Aku harus bilang apa? Nyatanya yang membuatku seperti ini adalah dia sendiri.

"Apakah aku sudah melakukan sesuatu yang membuat Iwa-chan terganggu?"

Iwaizumi membuang muka, "Setiap yang kau lakukan selalu membuatku terganggu. Terutama panggilan bodoh itu."

Tadinya Oikawa berencana membahas soal proyek pertama mereka. Tapi jika dengan atmosfer yang seperti ini, mana mungkin mereka bisa bekerja sama? Tak taukah dia, betapa sulitnya ia menyisihkan waktu luangnya untuk pergi ke fakultas yang jaraknya dari ujung ke ujung? Lupakan soal jarak dan waktu. Yang tersulit adalah mendapatkan kesempatan. Oikawa tentu saja sadar, Iwaizumi belakangan ini sedang menjaga jarak.

Sejujurnya Oikawa sudah sangat kesulitan untuk mengendalikan letupan amarah yang sudah memberontak ingin dilampiaskan.
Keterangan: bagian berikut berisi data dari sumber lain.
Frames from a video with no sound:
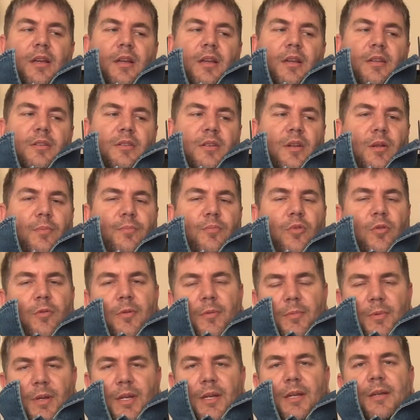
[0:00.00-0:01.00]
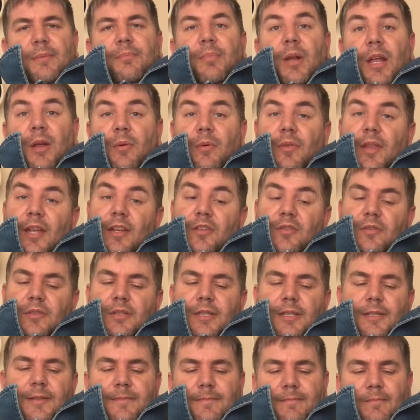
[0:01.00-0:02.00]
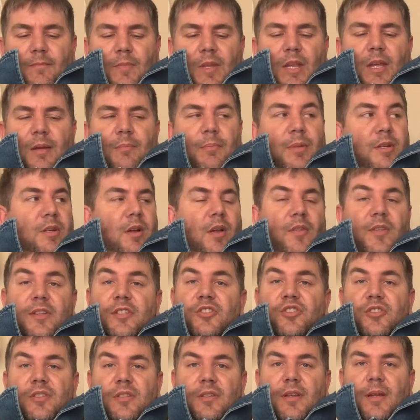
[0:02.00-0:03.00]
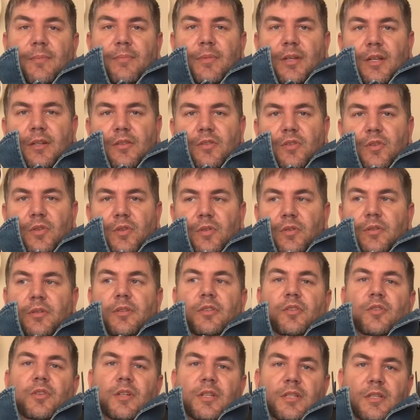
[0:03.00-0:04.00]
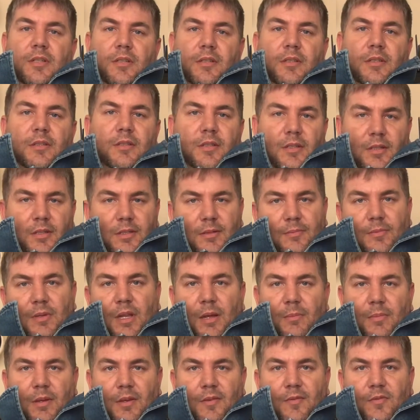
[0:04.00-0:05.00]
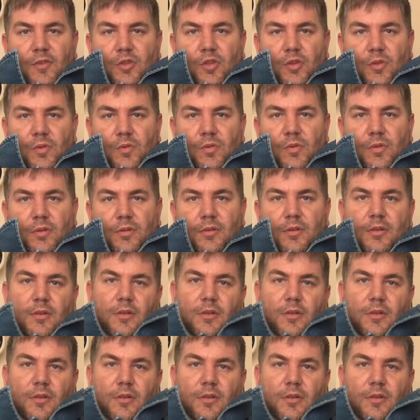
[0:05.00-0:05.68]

So I'll probably be playing with that tonight. But yeah, that's just an update. So UNISA, I'm coming for you.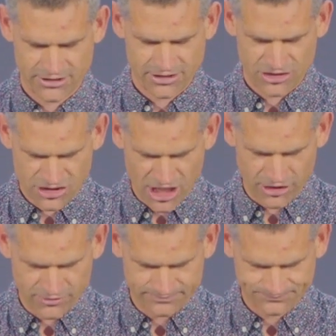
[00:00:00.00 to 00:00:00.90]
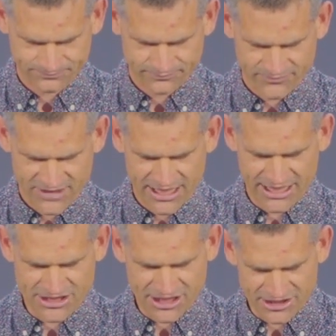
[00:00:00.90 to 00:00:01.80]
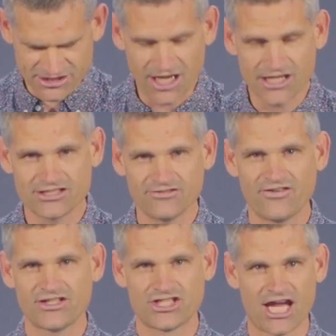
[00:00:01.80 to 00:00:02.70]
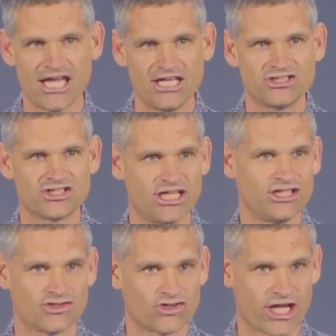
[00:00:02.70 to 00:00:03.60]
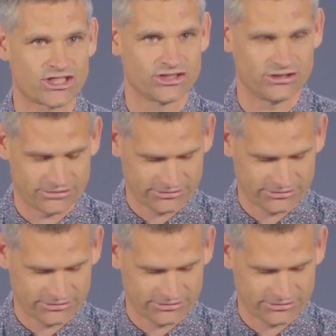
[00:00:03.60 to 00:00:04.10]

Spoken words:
So, it is a decisive change in direction.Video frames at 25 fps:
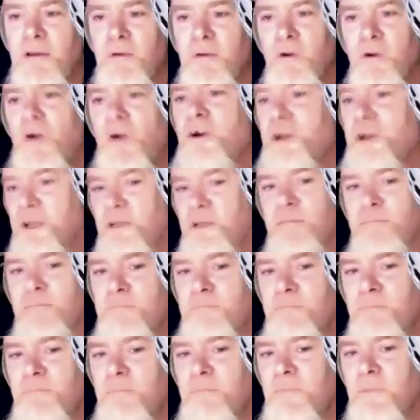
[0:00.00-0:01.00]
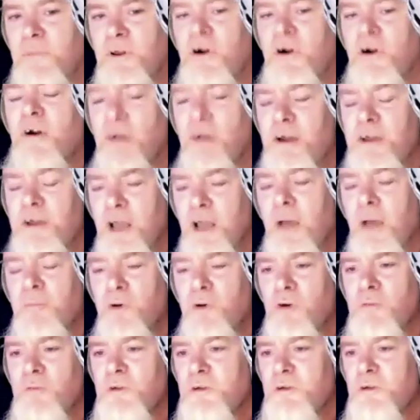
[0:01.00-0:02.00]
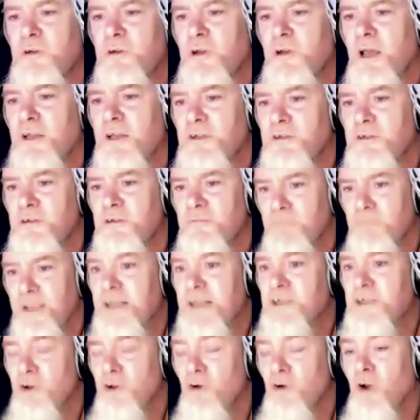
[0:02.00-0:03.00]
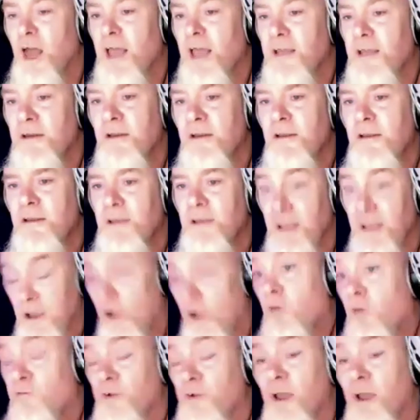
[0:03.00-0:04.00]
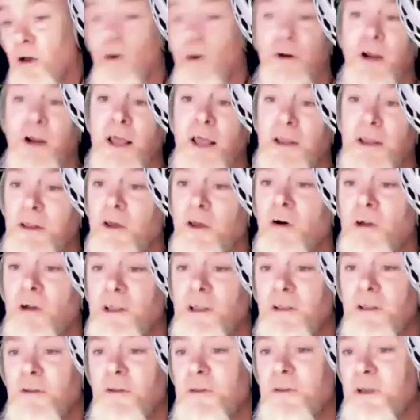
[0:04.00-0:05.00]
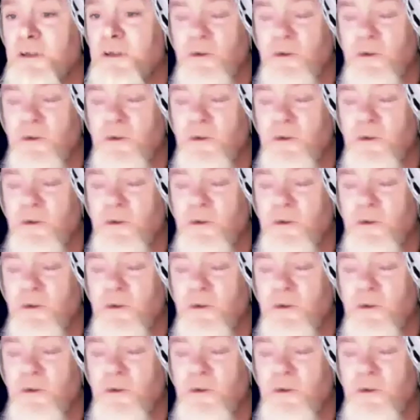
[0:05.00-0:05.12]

our programs clients mix online, online, don't they?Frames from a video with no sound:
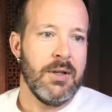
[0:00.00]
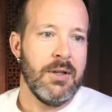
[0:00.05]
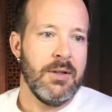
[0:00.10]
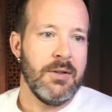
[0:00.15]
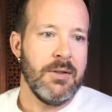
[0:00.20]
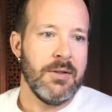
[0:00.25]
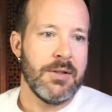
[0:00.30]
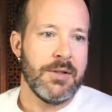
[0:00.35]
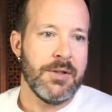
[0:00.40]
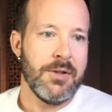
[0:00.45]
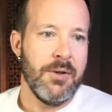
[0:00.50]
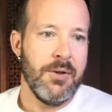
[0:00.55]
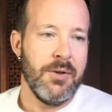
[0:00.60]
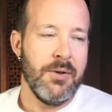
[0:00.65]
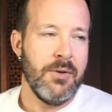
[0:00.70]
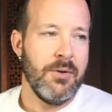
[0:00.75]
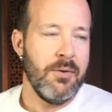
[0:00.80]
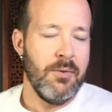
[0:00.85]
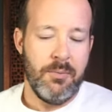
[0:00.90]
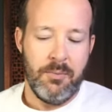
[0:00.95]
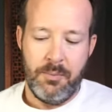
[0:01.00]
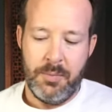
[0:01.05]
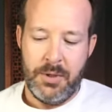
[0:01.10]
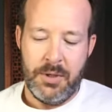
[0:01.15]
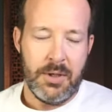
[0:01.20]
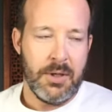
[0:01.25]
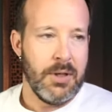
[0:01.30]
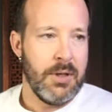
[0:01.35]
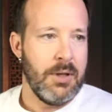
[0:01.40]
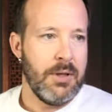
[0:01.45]
So
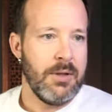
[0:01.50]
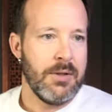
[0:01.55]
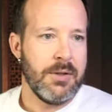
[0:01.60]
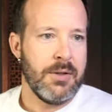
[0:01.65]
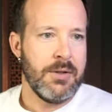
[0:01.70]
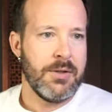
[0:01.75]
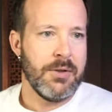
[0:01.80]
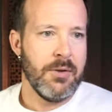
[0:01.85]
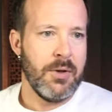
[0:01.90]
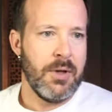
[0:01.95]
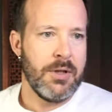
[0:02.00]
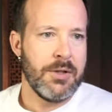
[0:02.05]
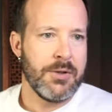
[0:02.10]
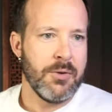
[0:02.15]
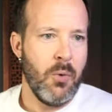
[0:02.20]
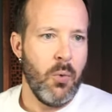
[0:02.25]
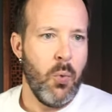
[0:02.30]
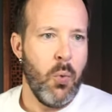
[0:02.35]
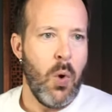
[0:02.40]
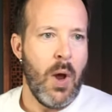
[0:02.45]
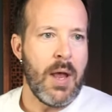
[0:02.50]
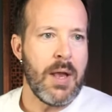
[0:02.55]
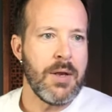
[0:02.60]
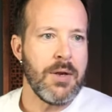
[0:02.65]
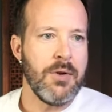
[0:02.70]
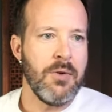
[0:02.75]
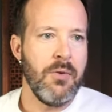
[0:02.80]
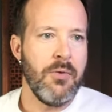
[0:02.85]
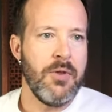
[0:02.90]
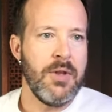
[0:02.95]
when
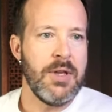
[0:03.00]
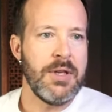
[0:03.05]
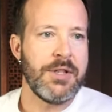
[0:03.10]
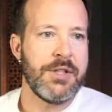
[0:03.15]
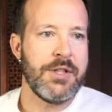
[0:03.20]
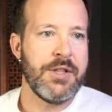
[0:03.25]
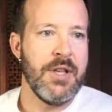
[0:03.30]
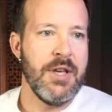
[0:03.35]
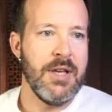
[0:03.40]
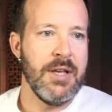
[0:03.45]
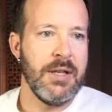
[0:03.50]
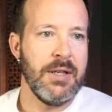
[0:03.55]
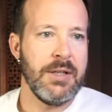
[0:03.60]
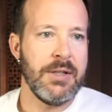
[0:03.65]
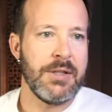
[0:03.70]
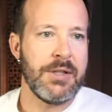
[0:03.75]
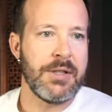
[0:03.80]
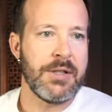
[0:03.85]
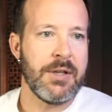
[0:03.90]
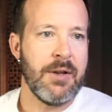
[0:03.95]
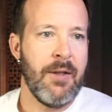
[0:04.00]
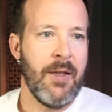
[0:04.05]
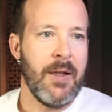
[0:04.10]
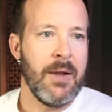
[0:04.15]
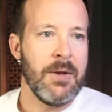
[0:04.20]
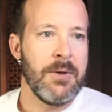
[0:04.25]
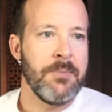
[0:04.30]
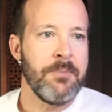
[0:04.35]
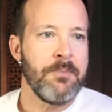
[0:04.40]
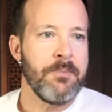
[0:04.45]
do these things
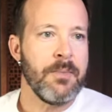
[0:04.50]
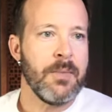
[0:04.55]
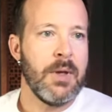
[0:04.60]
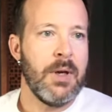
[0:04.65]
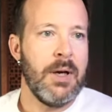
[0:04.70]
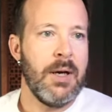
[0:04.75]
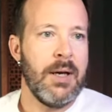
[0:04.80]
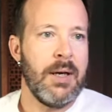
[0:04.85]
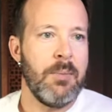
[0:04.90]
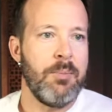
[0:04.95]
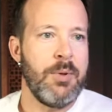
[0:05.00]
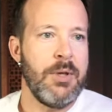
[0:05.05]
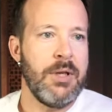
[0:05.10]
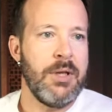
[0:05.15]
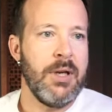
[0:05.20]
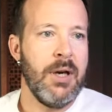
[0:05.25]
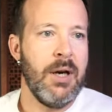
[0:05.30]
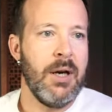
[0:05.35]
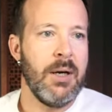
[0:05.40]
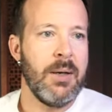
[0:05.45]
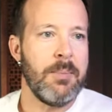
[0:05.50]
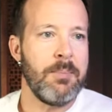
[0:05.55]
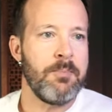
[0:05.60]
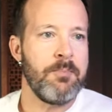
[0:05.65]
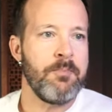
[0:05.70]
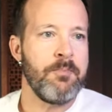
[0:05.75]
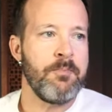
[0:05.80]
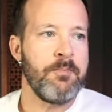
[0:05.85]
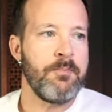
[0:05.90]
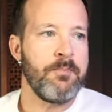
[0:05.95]

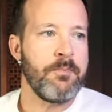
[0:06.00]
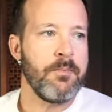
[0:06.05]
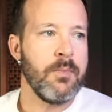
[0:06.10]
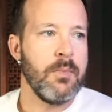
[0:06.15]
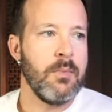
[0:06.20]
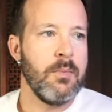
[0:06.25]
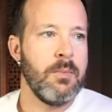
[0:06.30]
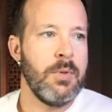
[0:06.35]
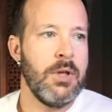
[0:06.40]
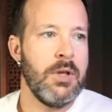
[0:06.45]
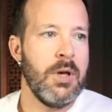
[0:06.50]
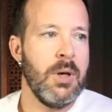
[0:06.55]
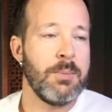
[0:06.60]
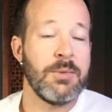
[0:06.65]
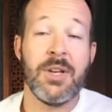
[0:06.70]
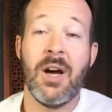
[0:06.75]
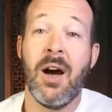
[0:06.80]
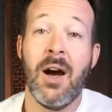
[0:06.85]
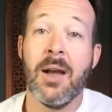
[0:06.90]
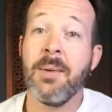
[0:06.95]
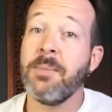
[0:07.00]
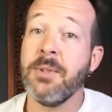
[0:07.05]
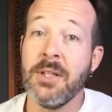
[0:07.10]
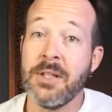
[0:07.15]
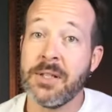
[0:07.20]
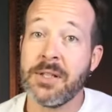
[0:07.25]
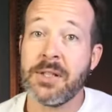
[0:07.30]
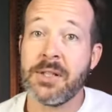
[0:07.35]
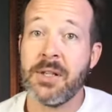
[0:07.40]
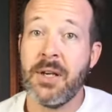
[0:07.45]
become
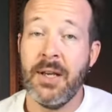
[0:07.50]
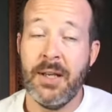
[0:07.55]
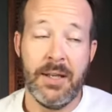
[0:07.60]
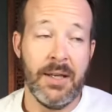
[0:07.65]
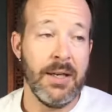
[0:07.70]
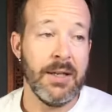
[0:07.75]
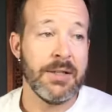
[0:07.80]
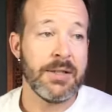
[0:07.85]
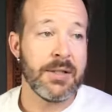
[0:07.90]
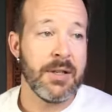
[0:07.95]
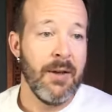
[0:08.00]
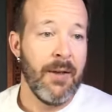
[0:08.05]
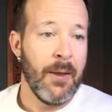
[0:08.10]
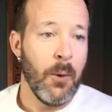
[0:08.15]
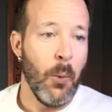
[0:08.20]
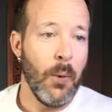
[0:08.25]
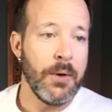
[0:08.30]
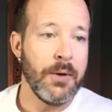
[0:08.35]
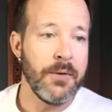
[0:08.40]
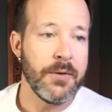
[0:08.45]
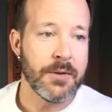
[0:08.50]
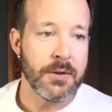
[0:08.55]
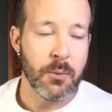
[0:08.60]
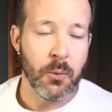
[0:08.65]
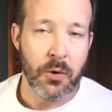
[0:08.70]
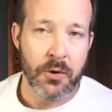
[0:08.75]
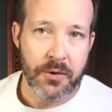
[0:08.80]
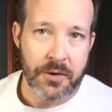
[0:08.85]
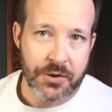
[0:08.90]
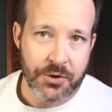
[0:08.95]
timeless, I guess? When do
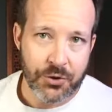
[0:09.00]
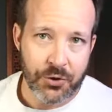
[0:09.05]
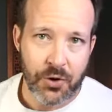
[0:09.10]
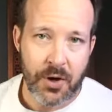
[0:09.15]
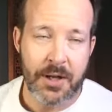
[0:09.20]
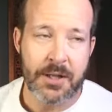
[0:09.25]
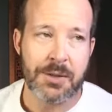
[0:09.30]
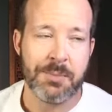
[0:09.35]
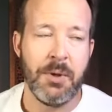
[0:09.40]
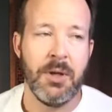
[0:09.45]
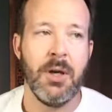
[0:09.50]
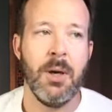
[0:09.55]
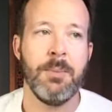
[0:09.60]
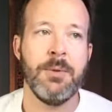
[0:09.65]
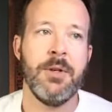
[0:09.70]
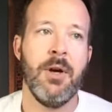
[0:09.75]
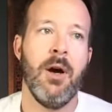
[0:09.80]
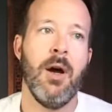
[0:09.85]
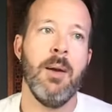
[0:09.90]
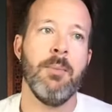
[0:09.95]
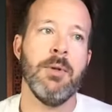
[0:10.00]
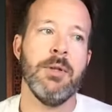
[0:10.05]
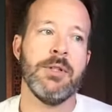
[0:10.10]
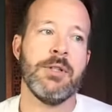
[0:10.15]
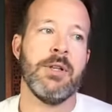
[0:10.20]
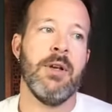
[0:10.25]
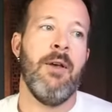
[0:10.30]
these trends become timeless?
Oikawa memilih bungkam. Iwaizumi tidak ingin mengaku kalah. Dan mereka berdua sama-sama bodoh.

Pada akhirnya tidak ada yang mengalah. Iwaizumi pergi saat jam sudah menunjukkan pukul tiga kurang lima menit. Sebelum Iwaizumi benar-benar beranjak, Oikawa sempat mendengar suaranya yang nyaris seperti berbisik,

"Kau tidak akan mau mengetahui hal yang sudah terjadi. Sebenarnya kau–"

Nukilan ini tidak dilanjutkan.